▶ **Collected data**
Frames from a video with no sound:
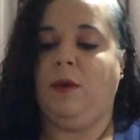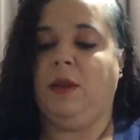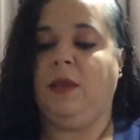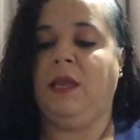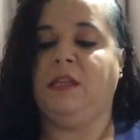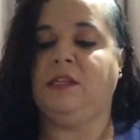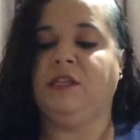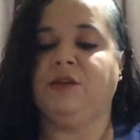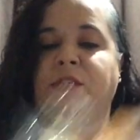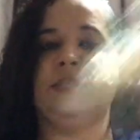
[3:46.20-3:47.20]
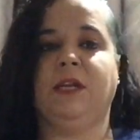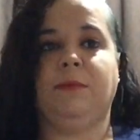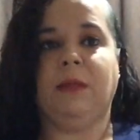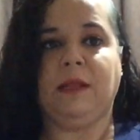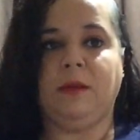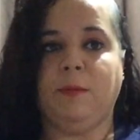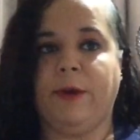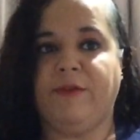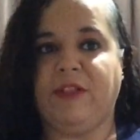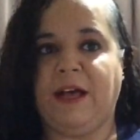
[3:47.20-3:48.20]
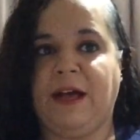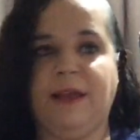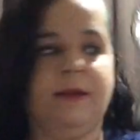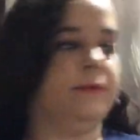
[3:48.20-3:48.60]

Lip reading: And again, just scrunch it up like a little butterfly.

▶ **Your instructions**
Would you please print only the lines running from the one with "[3:46.20-3:47.20]" to the final line of the entries above, exactly as written and without pictures?

▶ **Answer area**
[3:46.20-3:47.20]
[3:47.20-3:48.20]
[3:48.20-3:48.60]

Lip reading: And again, just scrunch it up like a little butterfly.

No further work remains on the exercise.